For this task, output every entry below exactly and omit the pictures.

Source records
* * *

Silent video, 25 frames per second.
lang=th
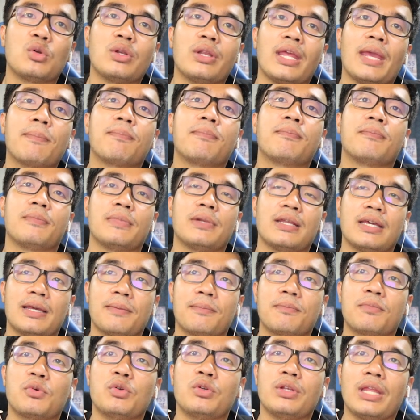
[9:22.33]
คุณเอฟนะครั
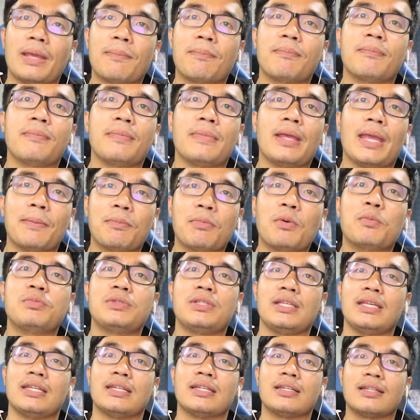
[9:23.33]
บคุณเเอฟอฟปม
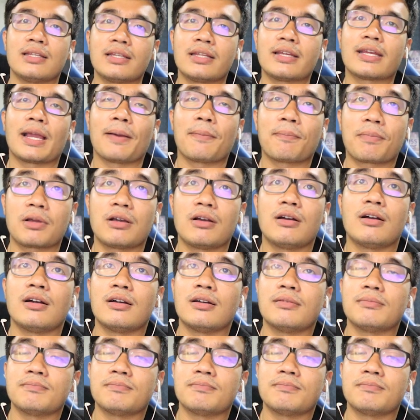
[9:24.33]
ตีนนะครับก็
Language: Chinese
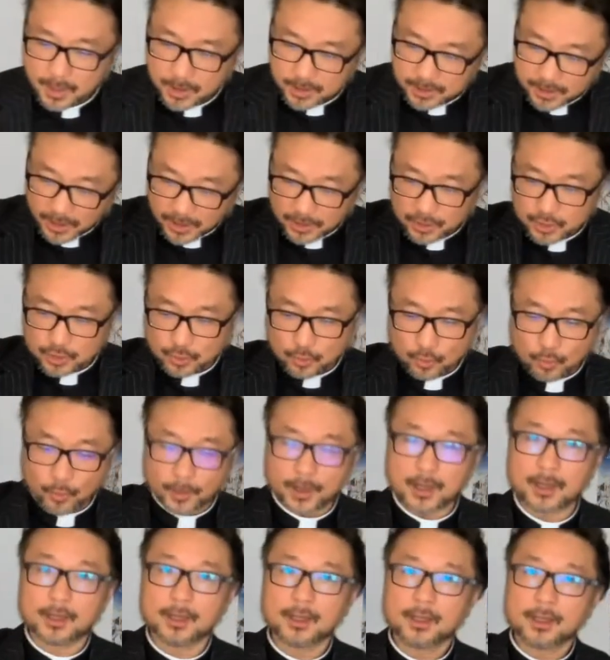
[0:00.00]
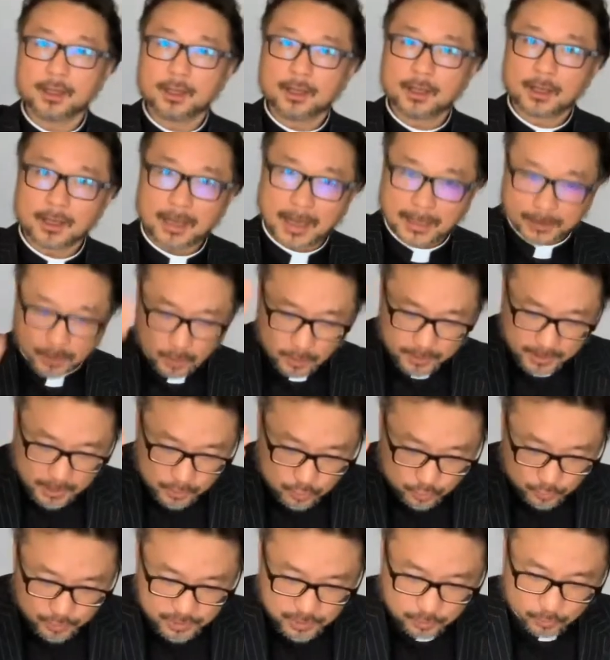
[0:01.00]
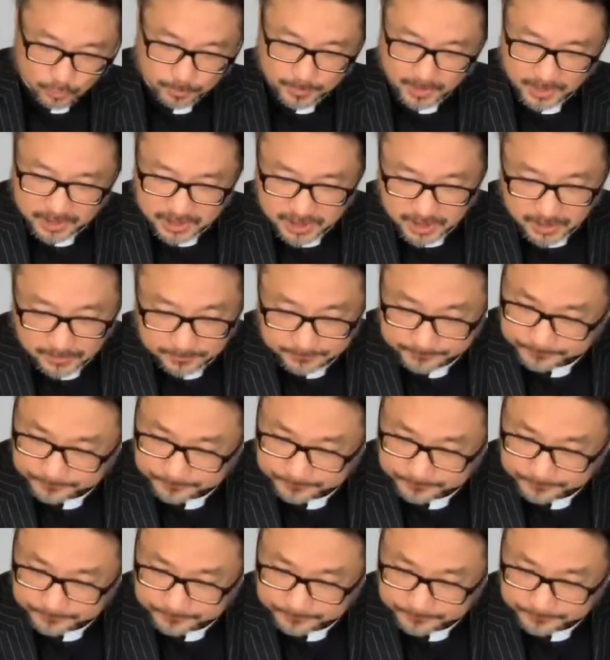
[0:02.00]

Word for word: 人就会来到耶稣基督面前。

* * *

### FINAL ANSWER
Silent video, 25 frames per second.
lang=th
[9:22.33]
คุณเอฟนะครั
[9:23.33]
บคุณเเอฟอฟปม
[9:24.33]
ตีนนะครับก็
Language: Chinese
[0:00.00]
[0:01.00]
[0:02.00]

Word for word: 人就会来到耶稣基督面前。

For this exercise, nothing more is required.